Христя с недоумением взглянула на него.
– Может, ты пойдешь навестить Довбню? – спросил он на прощанье и, не дожидаясь ответа, ушел.
«А в самом деле надо пойти... Узнает ли он меня? Все равно. Может, ему легче станет, когда он увидит, что не все от него отвернулись».
Христя оделась и пошла в больницу.
Там ей сказали, что еще рано. Посетителей пускают к больным только после врачебного обхода. Христя решила обождать в больничном саду.
День вдался ясный, безветренный. Осеннее солнце еще сильно пригревало, но в тенистом саду было прохладно. Зеленая листва, ярко окрашенная золотом и багрянцем, напомнила издали диковинные цветы на деревьях.
Христя вошла в сад и села на скамейку. С другого конца доносился шум, по вычищенным дорожкам сновали больные в желтых халатах и белых колпаках. У Христи сердце замерло при виде этих несчастных, похожих на желтые тени.
«А может, он среди них?» – подумала она и пошла по дорожкам, заглядывая в лица встречным. Христя обошла весь сад, но Довбни нигде не было. Она снова вернулась на свое место, откуда хорошо виден был больничный двор.

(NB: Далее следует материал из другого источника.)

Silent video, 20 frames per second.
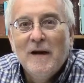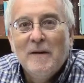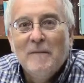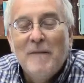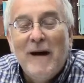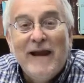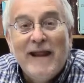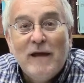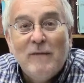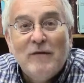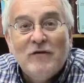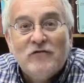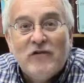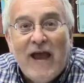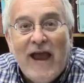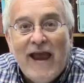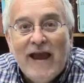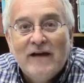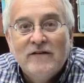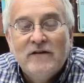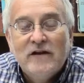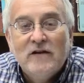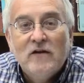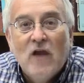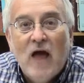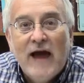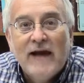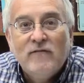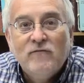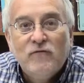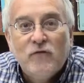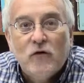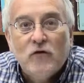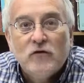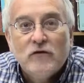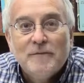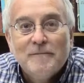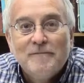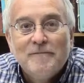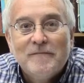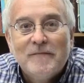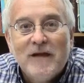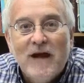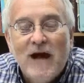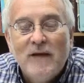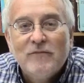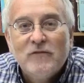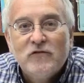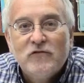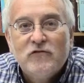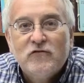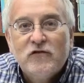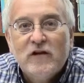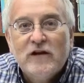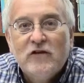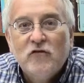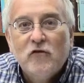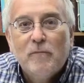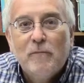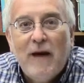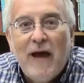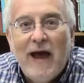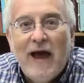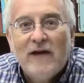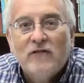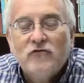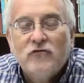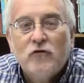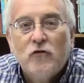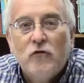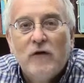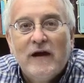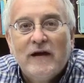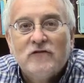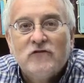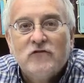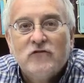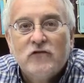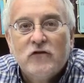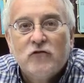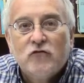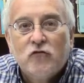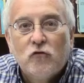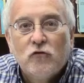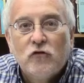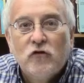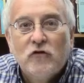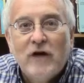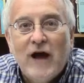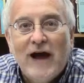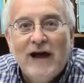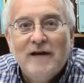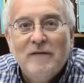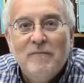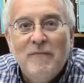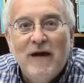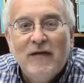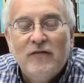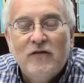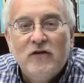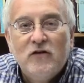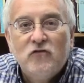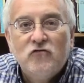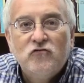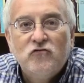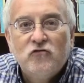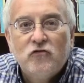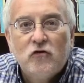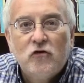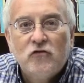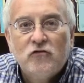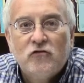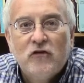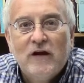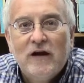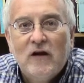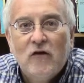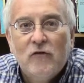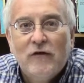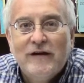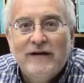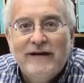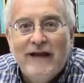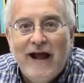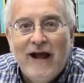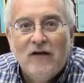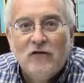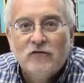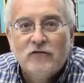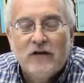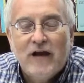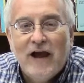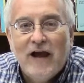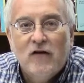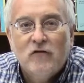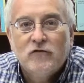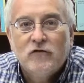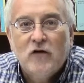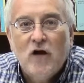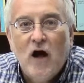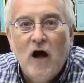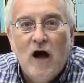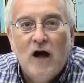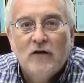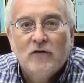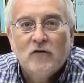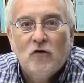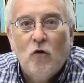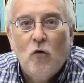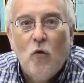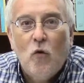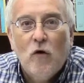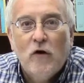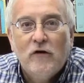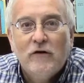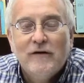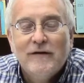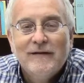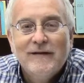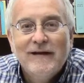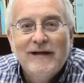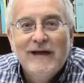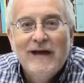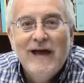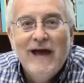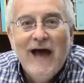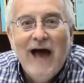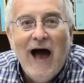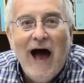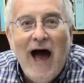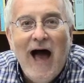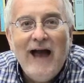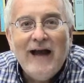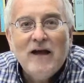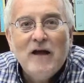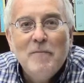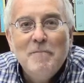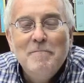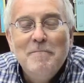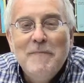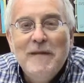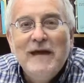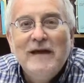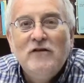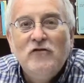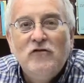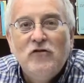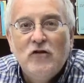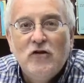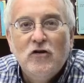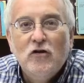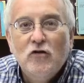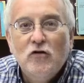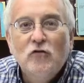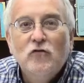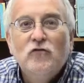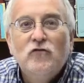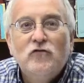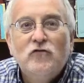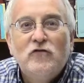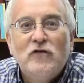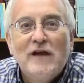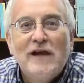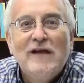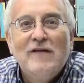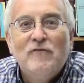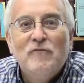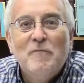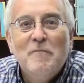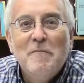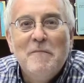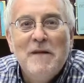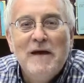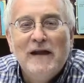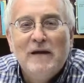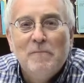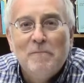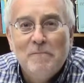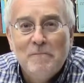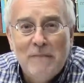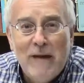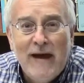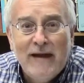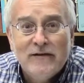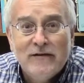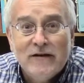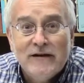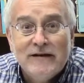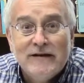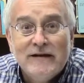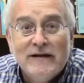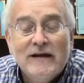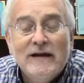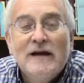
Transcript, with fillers: My name is Andy Langford. I'm the senior pastor at Central United Methodist Church here in downtown Concord. I commend to you Steve Medlin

Вот жалкая кляча приволокла возок, на котором лежал больной, прикрытый рядном. Голова и лицо его были забинтованы. За возком, понурившись, шла женщина, видно, жена больного. Четыре санитара несли на носилках человека с восковым лицом, который стонал. Кто-то выбежал из больницы с медицинским тазом в руках и плеснул из него в яму что-то красное. Кровь? Вдруг откуда-то выбежала полуголая женщина и, всплескивая ладонями, побежала на улицу. Кто-то закричал: «Куда же вы глядите? Сумасшедшая убежала! Ловите ее! Ловите!» И все погнались за ней. Немного спустя два человека вели ее за руки, а она, нагибаясь то к одному, то к другому, пыталась их укусить. Дойдя до калитки, один из провожатых толкнул ее во двор, раздался оглушительный хохот. А слуга громко жаловался на умалишенных, что с ними никак не справишься.

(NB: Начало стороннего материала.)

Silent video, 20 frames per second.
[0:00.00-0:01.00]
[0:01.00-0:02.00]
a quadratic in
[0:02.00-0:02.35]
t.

– Здоровы, проклятые! Известно, нечистая сила их обуяла!
Христе так страшно стало в этом месте, где скопилось столько несчастий, болезней и уродств, что она уже готова была убежать отсюда, но вспомнила про Довбню и снова пошла в больничную контору.
– Довбня? – спросил смотритель. – Был такой в белой горячке. Кажется, выздоровел. Сейчас.
Он прошел в соседнюю комнату и, возвратившись, сказал, что уж третий день, как Довбня выписался.
«Вот так собралась проведать... Где ж теперь искать его?» – с досадой подумала Христя.
С поникшей головой она медленно шла по улице, думая об умалишенной... Потом мысли ее незаметно перенеслись на Колесникова. Чудной он стал. Как бы не сошел с ума!
– А-а, Христя! Здорово, черноброва! – услышала она вдруг знакомый голос.